Theoretical analysis and numerical calculation of mode conversion efficiency of fast wave

  • 1. Institute of Plasma Physics, Chinese Academy of Sciences, Hefei 230031, China
Fund Project:  Project supported by the National Special Fund for Magnetically Confined Nuclear Fusion Energy (Grant No. 2010GB110000), the National Natural Science Foundation of China (Grant Nos. 11105179, 11075182), and the Main Direction Program of Knowledge Innovation of Chinese Academy of Sciences (Grant No. Y05FCQ1126).

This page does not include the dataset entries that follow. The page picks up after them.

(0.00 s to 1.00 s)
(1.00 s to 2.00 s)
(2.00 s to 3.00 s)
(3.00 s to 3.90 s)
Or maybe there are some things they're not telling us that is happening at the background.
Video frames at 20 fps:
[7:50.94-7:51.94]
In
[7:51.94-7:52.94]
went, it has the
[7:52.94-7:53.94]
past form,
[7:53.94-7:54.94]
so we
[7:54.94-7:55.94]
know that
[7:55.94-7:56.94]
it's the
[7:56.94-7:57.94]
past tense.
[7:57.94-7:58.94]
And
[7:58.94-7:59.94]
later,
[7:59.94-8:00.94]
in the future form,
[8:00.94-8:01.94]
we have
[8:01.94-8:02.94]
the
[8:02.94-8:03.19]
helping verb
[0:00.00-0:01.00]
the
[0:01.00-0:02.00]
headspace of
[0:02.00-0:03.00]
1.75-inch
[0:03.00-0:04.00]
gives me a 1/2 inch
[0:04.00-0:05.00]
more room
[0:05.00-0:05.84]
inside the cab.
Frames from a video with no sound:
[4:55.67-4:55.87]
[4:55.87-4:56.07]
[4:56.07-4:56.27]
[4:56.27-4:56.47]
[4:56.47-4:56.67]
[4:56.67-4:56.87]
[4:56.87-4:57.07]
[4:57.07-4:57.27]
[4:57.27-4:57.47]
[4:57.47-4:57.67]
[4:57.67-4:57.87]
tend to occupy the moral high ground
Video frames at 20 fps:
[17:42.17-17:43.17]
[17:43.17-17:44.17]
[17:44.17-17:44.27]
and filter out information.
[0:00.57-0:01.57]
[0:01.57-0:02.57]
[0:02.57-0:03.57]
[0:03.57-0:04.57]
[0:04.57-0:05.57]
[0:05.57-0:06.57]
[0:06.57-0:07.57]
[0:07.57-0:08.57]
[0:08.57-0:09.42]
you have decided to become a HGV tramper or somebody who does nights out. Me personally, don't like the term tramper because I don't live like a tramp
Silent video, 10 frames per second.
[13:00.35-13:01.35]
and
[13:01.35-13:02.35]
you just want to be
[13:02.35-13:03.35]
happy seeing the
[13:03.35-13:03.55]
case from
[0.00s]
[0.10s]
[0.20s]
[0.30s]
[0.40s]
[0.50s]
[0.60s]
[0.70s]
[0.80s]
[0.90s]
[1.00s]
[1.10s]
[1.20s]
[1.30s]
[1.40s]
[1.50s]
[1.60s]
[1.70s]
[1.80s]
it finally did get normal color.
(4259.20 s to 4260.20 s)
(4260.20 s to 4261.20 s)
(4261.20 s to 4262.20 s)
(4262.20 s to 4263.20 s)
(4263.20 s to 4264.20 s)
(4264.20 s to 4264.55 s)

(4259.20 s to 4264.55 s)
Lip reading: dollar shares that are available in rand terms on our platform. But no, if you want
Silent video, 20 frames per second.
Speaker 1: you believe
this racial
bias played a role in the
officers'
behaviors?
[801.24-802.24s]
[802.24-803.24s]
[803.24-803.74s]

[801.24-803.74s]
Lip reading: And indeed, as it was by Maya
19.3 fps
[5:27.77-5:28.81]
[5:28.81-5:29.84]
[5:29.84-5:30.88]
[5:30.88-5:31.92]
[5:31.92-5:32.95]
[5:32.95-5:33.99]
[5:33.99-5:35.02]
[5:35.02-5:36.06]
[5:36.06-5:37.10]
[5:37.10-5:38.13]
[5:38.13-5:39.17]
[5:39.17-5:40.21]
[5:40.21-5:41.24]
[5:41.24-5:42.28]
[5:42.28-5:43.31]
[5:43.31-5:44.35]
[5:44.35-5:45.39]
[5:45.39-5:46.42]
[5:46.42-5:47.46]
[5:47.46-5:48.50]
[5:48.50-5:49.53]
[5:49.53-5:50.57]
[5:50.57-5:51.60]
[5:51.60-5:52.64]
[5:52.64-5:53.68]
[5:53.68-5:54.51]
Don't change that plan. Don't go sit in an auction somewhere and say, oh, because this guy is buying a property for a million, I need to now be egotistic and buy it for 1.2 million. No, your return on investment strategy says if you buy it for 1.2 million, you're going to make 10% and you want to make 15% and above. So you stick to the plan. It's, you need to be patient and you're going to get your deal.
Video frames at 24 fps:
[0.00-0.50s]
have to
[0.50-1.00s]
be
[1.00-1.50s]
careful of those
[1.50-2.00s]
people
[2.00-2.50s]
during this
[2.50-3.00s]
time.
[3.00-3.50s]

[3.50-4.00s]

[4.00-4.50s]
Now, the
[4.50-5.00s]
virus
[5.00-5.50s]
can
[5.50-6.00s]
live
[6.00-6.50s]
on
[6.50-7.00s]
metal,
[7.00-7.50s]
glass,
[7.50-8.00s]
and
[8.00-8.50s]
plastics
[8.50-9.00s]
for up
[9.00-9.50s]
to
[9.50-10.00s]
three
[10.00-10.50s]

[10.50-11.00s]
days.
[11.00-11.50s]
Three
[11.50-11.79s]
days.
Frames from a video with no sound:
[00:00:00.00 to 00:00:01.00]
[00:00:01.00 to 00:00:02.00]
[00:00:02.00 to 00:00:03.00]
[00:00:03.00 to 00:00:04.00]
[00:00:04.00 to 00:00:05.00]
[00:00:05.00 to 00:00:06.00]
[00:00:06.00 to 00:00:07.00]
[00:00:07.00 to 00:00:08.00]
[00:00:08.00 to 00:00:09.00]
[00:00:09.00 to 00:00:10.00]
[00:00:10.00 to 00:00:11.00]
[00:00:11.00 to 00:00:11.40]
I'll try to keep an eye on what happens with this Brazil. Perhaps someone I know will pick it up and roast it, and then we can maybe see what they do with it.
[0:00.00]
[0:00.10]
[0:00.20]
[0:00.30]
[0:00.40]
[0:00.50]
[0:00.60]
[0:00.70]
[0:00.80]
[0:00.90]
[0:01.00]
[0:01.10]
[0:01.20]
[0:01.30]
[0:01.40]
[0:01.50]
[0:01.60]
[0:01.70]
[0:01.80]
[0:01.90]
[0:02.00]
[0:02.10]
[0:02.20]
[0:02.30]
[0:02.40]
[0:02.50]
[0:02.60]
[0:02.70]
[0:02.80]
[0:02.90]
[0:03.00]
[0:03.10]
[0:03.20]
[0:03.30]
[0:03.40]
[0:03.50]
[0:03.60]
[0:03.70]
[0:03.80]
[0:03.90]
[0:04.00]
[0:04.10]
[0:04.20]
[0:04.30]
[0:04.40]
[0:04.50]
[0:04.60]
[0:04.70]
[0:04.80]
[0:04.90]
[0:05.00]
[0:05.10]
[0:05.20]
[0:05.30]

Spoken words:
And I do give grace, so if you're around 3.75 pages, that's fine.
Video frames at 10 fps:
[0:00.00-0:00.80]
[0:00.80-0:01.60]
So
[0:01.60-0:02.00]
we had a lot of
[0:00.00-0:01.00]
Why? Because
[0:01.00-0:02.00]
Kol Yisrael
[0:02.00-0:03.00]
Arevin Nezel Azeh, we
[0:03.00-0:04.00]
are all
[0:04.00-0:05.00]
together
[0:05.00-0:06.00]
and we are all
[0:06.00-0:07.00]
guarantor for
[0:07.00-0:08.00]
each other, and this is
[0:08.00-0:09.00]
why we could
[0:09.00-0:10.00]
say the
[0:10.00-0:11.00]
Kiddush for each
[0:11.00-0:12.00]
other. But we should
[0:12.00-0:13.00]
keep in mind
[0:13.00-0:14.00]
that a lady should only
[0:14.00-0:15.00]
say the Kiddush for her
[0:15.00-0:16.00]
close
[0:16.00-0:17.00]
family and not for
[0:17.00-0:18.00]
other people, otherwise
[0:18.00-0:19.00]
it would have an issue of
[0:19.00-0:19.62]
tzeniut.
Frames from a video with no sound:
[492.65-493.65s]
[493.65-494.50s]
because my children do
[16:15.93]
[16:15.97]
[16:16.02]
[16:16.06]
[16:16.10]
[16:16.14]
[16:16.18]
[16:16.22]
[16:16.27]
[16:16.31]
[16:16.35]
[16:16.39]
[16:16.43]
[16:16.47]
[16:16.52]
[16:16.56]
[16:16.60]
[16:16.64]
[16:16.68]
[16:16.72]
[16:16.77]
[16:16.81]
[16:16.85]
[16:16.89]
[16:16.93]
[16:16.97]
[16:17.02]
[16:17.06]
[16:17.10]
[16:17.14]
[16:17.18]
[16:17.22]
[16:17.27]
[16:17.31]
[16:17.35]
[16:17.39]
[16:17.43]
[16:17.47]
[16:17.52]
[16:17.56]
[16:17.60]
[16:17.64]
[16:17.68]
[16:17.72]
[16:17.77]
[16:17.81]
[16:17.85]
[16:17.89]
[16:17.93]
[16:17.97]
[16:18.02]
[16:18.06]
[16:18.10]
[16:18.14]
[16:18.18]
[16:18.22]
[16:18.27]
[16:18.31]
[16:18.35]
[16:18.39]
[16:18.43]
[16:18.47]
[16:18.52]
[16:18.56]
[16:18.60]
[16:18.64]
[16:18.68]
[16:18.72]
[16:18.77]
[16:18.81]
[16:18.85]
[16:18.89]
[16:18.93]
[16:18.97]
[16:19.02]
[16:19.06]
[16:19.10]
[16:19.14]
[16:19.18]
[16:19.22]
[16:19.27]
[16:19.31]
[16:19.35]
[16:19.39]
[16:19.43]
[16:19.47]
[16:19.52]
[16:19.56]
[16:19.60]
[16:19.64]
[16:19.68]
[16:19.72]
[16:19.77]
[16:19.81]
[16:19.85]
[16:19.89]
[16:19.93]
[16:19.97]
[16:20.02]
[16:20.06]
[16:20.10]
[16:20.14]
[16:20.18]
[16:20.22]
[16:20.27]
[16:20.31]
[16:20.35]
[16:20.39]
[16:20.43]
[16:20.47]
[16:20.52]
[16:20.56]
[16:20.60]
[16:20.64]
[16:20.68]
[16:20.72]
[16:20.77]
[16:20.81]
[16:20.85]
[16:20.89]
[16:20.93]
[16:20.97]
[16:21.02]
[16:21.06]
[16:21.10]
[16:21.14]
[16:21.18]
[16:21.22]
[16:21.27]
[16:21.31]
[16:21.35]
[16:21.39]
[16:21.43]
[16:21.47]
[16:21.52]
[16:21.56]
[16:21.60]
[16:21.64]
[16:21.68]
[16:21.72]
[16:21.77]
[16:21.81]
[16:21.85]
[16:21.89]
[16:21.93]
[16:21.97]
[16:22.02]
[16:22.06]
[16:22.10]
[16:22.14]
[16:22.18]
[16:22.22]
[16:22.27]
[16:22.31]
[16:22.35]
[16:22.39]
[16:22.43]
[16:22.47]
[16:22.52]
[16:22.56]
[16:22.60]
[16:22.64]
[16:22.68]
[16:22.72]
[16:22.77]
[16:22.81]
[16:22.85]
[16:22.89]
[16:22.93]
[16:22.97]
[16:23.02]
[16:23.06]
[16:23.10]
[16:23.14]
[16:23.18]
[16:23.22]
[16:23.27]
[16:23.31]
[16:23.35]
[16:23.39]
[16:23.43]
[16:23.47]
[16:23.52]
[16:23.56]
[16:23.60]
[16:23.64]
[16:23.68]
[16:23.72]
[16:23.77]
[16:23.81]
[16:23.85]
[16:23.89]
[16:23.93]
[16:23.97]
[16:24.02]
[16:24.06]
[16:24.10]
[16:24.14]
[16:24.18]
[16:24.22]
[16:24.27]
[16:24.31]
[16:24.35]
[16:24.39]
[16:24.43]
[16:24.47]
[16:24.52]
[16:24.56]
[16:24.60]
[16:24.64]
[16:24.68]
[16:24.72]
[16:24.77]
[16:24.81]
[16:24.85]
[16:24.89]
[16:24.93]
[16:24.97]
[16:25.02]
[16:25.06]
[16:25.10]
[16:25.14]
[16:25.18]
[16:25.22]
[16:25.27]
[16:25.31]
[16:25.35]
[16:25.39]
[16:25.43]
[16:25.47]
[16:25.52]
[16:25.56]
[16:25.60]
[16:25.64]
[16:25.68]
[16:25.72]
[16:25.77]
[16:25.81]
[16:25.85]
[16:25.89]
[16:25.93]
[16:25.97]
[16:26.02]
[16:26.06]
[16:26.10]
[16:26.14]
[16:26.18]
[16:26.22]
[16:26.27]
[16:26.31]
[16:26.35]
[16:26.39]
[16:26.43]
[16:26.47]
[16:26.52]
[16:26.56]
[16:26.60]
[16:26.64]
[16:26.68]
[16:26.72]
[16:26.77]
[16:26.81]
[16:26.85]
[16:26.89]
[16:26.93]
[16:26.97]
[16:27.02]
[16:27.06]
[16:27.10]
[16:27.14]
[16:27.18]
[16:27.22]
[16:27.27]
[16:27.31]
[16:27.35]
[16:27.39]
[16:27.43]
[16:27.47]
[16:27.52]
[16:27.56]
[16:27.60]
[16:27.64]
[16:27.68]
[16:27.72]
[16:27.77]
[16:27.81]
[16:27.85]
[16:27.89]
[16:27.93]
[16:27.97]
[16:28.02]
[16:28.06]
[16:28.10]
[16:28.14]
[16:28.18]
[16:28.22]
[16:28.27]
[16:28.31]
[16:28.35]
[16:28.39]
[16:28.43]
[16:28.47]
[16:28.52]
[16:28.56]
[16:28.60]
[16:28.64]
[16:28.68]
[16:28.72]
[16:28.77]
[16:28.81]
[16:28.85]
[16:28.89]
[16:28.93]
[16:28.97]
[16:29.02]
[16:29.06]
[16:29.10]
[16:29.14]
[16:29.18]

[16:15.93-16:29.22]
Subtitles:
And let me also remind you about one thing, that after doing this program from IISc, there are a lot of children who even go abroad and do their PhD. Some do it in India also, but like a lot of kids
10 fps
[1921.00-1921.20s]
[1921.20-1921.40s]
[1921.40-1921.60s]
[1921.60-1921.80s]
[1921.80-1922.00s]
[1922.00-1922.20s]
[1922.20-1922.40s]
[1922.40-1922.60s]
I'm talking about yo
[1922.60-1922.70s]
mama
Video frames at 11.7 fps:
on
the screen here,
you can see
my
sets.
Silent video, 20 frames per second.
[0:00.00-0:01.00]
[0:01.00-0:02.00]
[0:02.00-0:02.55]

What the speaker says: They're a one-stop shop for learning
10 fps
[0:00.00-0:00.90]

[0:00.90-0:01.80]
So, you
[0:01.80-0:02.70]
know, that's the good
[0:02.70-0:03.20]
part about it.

Abstract: By considering the effect of high-field-side cutoff, the conventional Budden model has been extended to Triplet model. In this model, the reflection coefficient, transmission coefficient and mode conversion (MC) coefficient of the fast wave for a single evanescence region can be derived through using phase-integral method. Furthermore, numerical calculation of MC coefficient for double-ion species and three-ion species have been done. In the case of double ions, the result is consistent with Kazakov's work. In addition, as an example of three ions plasma, (H, 3He)D plasma in tokamak EAST, simulations of the dependence of the MC efficiency on the magnetic field, microwave frequency and minority concentration for different antenna phasings are carried out. The results show how to choose proper phasing to reach an optimum MC efficiency. This result may provide a reference to improve ICRF heating efficiency.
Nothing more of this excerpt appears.